#### Exercise goal
All pictures must be dropped, while the entries are given again word for word.

[Stored data]
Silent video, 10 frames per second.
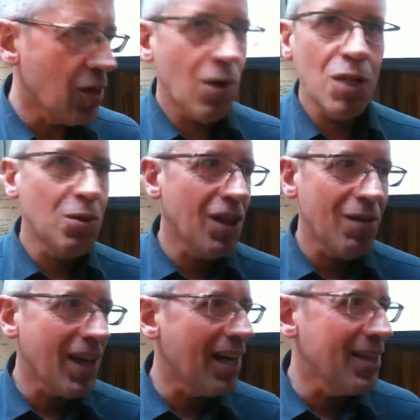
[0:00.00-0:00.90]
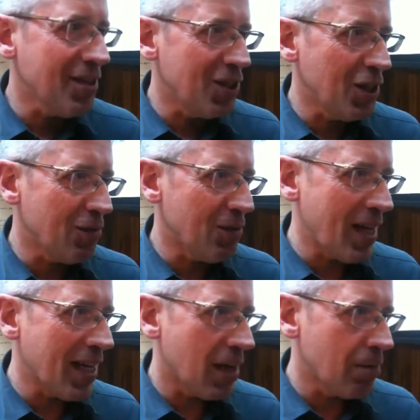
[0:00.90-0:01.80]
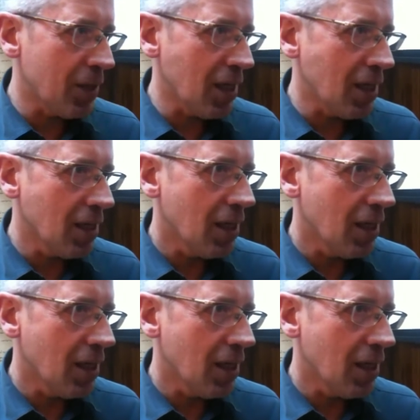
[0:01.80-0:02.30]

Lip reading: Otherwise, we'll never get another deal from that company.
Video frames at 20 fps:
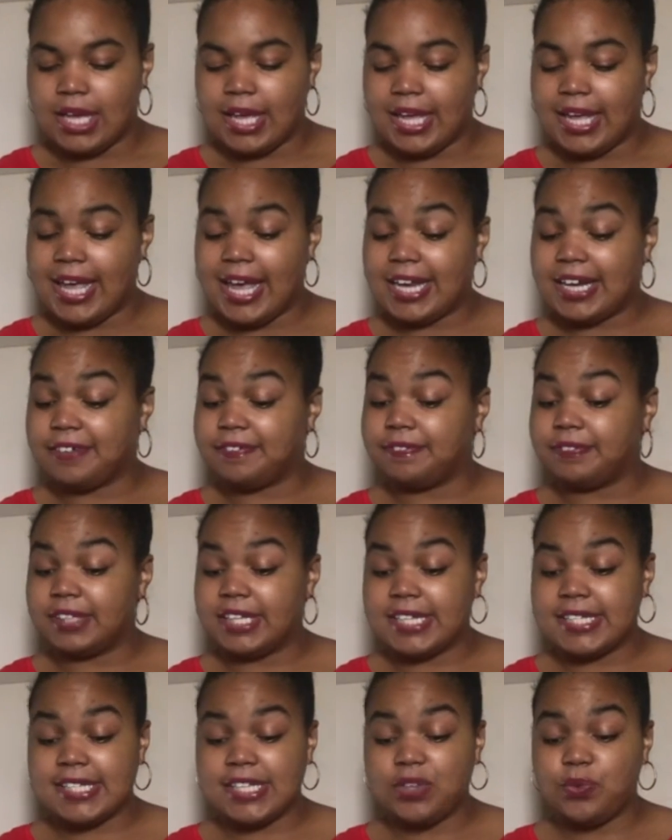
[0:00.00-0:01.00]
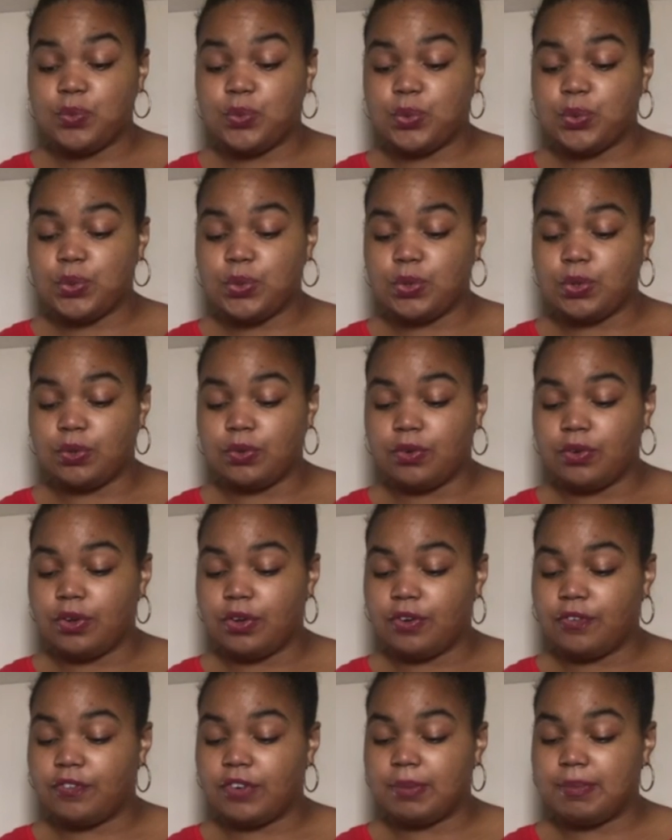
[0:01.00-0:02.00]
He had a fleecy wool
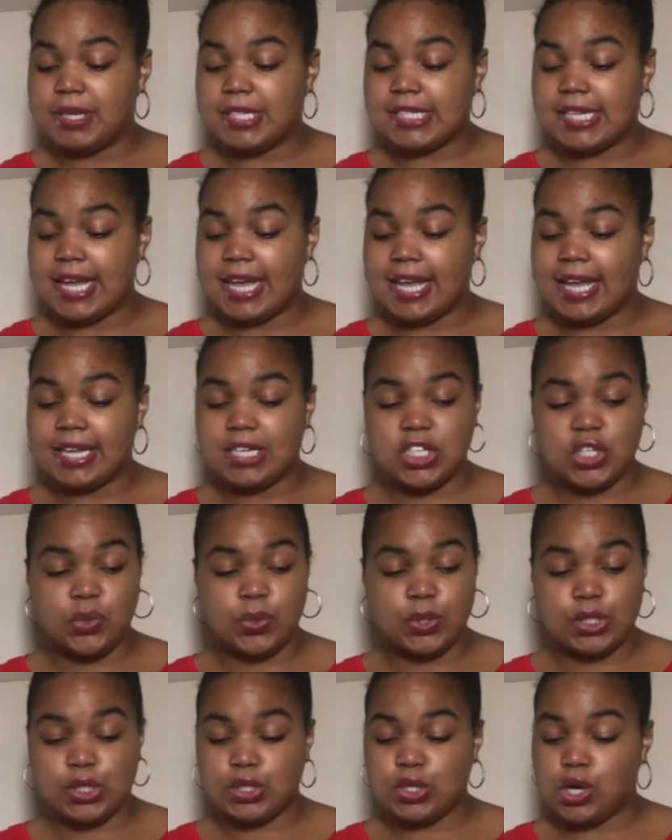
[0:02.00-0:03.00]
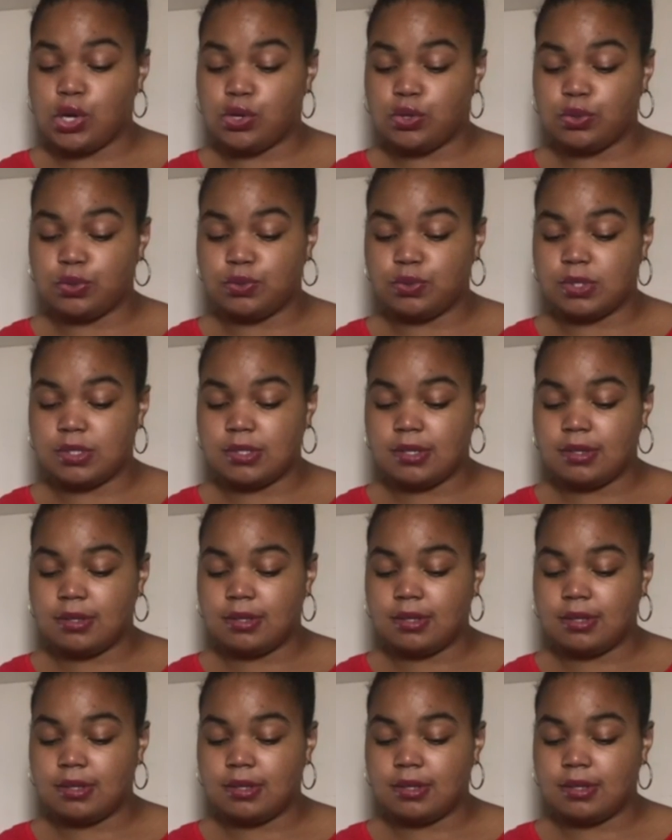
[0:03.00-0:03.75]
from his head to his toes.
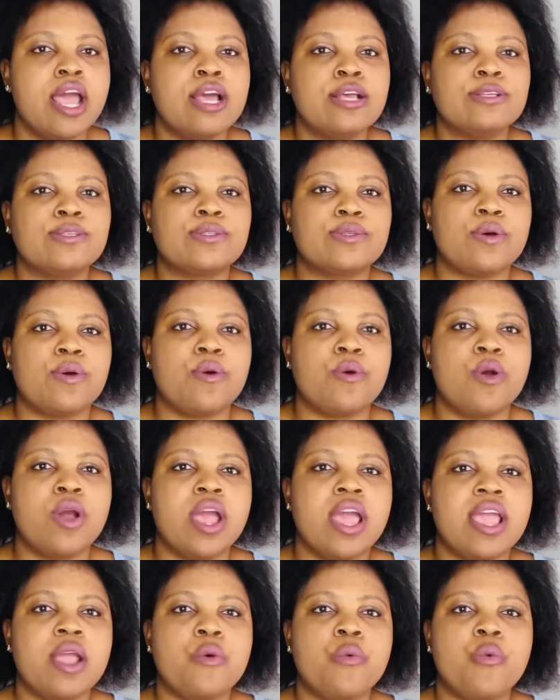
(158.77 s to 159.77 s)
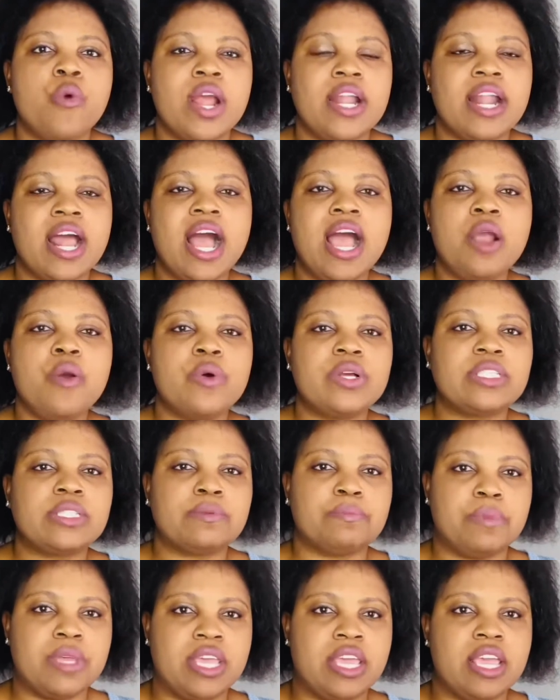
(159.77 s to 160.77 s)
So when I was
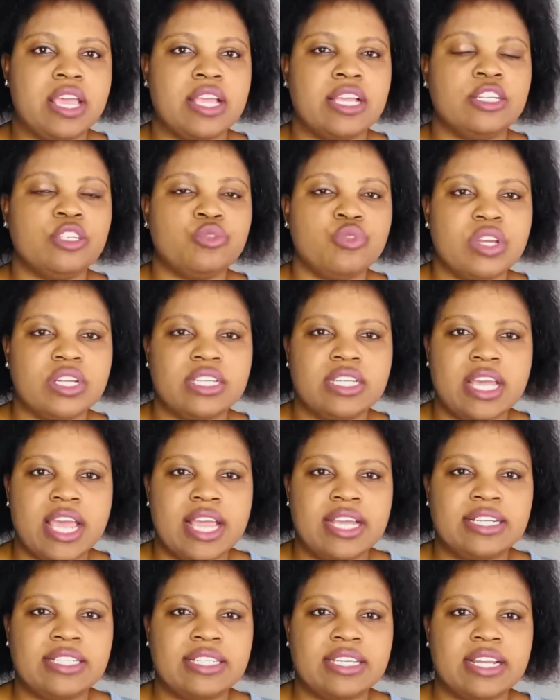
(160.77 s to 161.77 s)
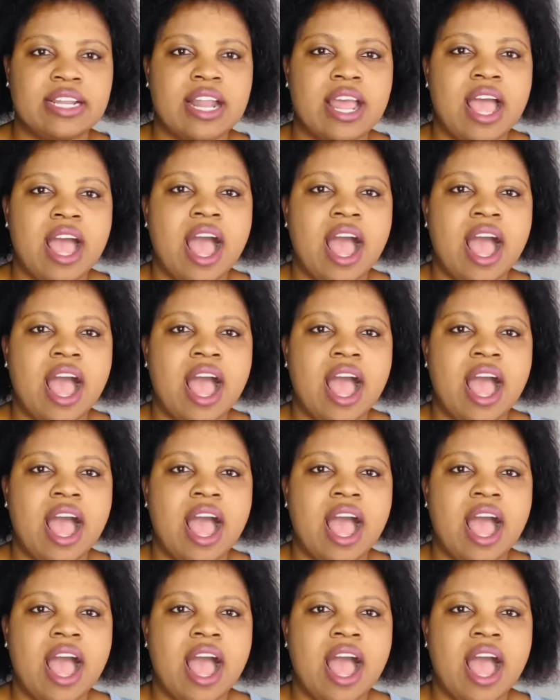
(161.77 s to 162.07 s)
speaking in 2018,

#### Answer
Silent video, 10 frames per second.
[0:00.00-0:00.90]
[0:00.90-0:01.80]
[0:01.80-0:02.30]

Lip reading: Otherwise, we'll never get another deal from that company.
Video frames at 20 fps:
[0:00.00-0:01.00]
[0:01.00-0:02.00]
He had a fleecy wool
[0:02.00-0:03.00]
[0:03.00-0:03.75]
from his head to his toes.
(158.77 s to 159.77 s)
(159.77 s to 160.77 s)
So when I was
(160.77 s to 161.77 s)
(161.77 s to 162.07 s)
speaking in 2018,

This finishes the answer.